(Data extracted from a collection)
----------
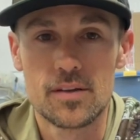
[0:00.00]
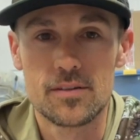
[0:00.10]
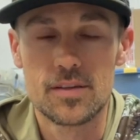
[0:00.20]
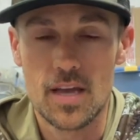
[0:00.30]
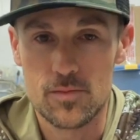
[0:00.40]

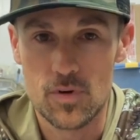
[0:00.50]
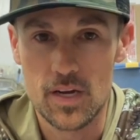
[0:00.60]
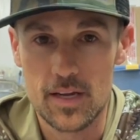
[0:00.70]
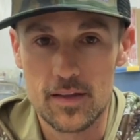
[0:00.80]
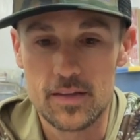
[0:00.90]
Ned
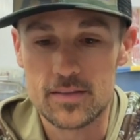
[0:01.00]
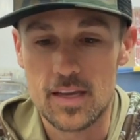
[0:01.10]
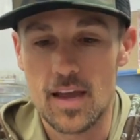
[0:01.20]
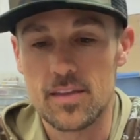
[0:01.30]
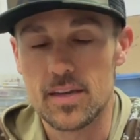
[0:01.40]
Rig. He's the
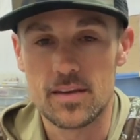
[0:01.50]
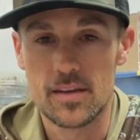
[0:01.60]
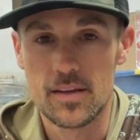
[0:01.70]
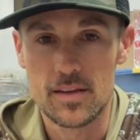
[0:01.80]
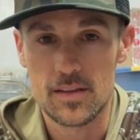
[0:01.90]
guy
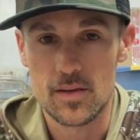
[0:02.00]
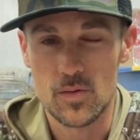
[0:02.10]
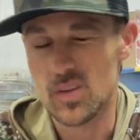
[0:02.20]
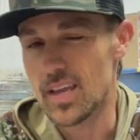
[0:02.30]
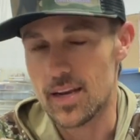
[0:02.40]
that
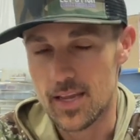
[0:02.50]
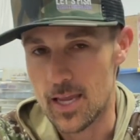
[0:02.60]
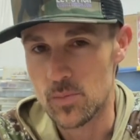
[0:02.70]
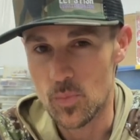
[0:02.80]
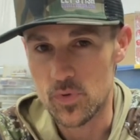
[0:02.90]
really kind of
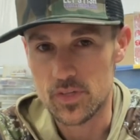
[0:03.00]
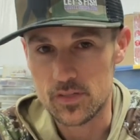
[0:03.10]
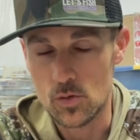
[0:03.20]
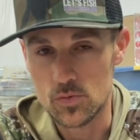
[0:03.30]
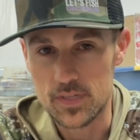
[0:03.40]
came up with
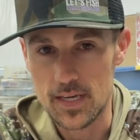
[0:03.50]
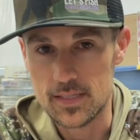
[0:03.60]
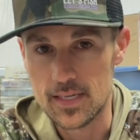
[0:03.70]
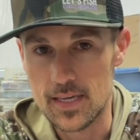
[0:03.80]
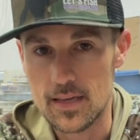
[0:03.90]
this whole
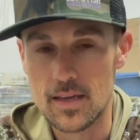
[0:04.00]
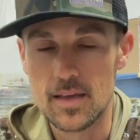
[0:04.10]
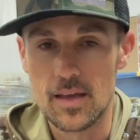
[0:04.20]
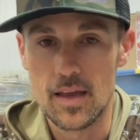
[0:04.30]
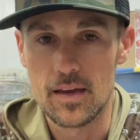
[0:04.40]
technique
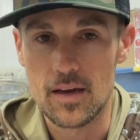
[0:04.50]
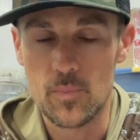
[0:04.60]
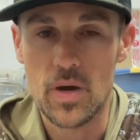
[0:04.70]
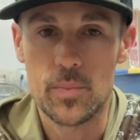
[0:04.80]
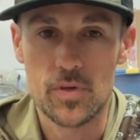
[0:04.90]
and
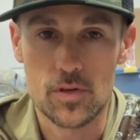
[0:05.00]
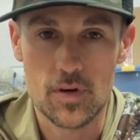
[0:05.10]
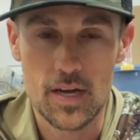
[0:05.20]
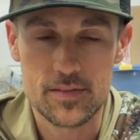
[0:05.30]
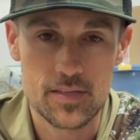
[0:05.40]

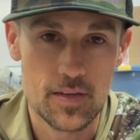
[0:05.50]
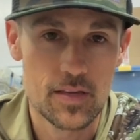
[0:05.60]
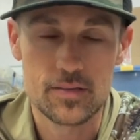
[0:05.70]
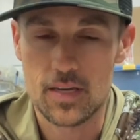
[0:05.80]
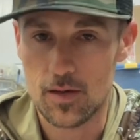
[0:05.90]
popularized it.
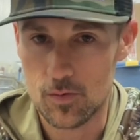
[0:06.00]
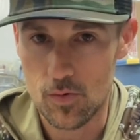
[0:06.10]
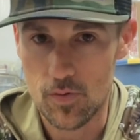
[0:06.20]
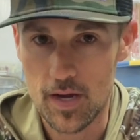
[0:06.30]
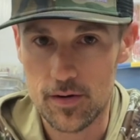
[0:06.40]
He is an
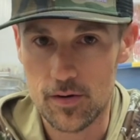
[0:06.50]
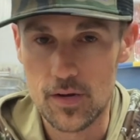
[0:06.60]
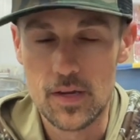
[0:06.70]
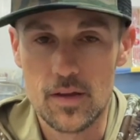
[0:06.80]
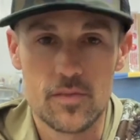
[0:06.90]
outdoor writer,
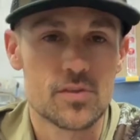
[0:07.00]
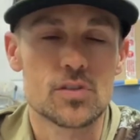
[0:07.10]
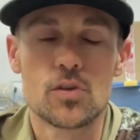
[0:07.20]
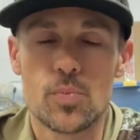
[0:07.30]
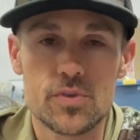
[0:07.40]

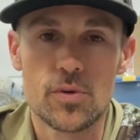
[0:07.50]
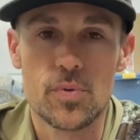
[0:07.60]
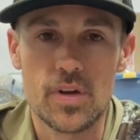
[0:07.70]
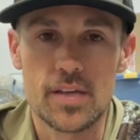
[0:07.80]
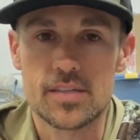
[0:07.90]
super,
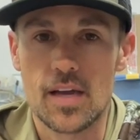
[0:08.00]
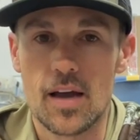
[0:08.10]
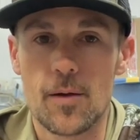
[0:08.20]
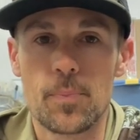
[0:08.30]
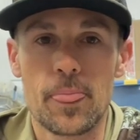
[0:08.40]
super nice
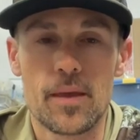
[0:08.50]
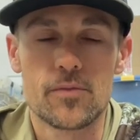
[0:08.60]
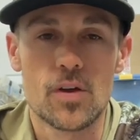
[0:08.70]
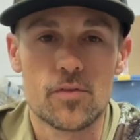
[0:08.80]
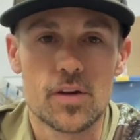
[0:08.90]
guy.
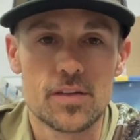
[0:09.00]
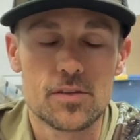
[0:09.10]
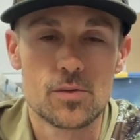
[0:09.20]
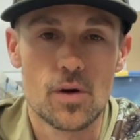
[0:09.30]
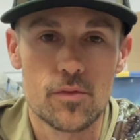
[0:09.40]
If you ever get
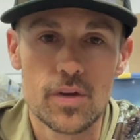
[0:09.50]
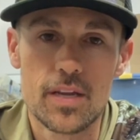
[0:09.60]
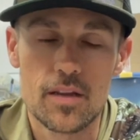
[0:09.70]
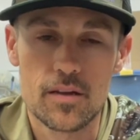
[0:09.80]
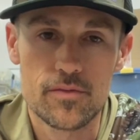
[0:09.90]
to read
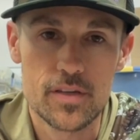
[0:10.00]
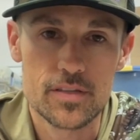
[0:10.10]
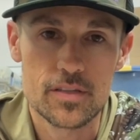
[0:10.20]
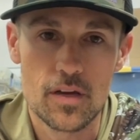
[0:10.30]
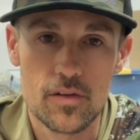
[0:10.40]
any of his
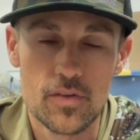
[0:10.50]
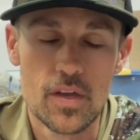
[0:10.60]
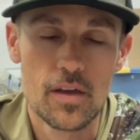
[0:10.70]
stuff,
----------
* _PROBLEM TO WORK ON_
Transcribe the complete set of entries verbatim. No pictures belong in the copy.

* _ANSWER TO THIS EXERCISE_
[0:00.00]
[0:00.10]
[0:00.20]
[0:00.30]
[0:00.40]

[0:00.50]
[0:00.60]
[0:00.70]
[0:00.80]
[0:00.90]
Ned
[0:01.00]
[0:01.10]
[0:01.20]
[0:01.30]
[0:01.40]
Rig. He's the
[0:01.50]
[0:01.60]
[0:01.70]
[0:01.80]
[0:01.90]
guy
[0:02.00]
[0:02.10]
[0:02.20]
[0:02.30]
[0:02.40]
that
[0:02.50]
[0:02.60]
[0:02.70]
[0:02.80]
[0:02.90]
really kind of
[0:03.00]
[0:03.10]
[0:03.20]
[0:03.30]
[0:03.40]
came up with
[0:03.50]
[0:03.60]
[0:03.70]
[0:03.80]
[0:03.90]
this whole
[0:04.00]
[0:04.10]
[0:04.20]
[0:04.30]
[0:04.40]
technique
[0:04.50]
[0:04.60]
[0:04.70]
[0:04.80]
[0:04.90]
and
[0:05.00]
[0:05.10]
[0:05.20]
[0:05.30]
[0:05.40]

[0:05.50]
[0:05.60]
[0:05.70]
[0:05.80]
[0:05.90]
popularized it.
[0:06.00]
[0:06.10]
[0:06.20]
[0:06.30]
[0:06.40]
He is an
[0:06.50]
[0:06.60]
[0:06.70]
[0:06.80]
[0:06.90]
outdoor writer,
[0:07.00]
[0:07.10]
[0:07.20]
[0:07.30]
[0:07.40]

[0:07.50]
[0:07.60]
[0:07.70]
[0:07.80]
[0:07.90]
super,
[0:08.00]
[0:08.10]
[0:08.20]
[0:08.30]
[0:08.40]
super nice
[0:08.50]
[0:08.60]
[0:08.70]
[0:08.80]
[0:08.90]
guy.
[0:09.00]
[0:09.10]
[0:09.20]
[0:09.30]
[0:09.40]
If you ever get
[0:09.50]
[0:09.60]
[0:09.70]
[0:09.80]
[0:09.90]
to read
[0:10.00]
[0:10.10]
[0:10.20]
[0:10.30]
[0:10.40]
any of his
[0:10.50]
[0:10.60]
[0:10.70]
stuff,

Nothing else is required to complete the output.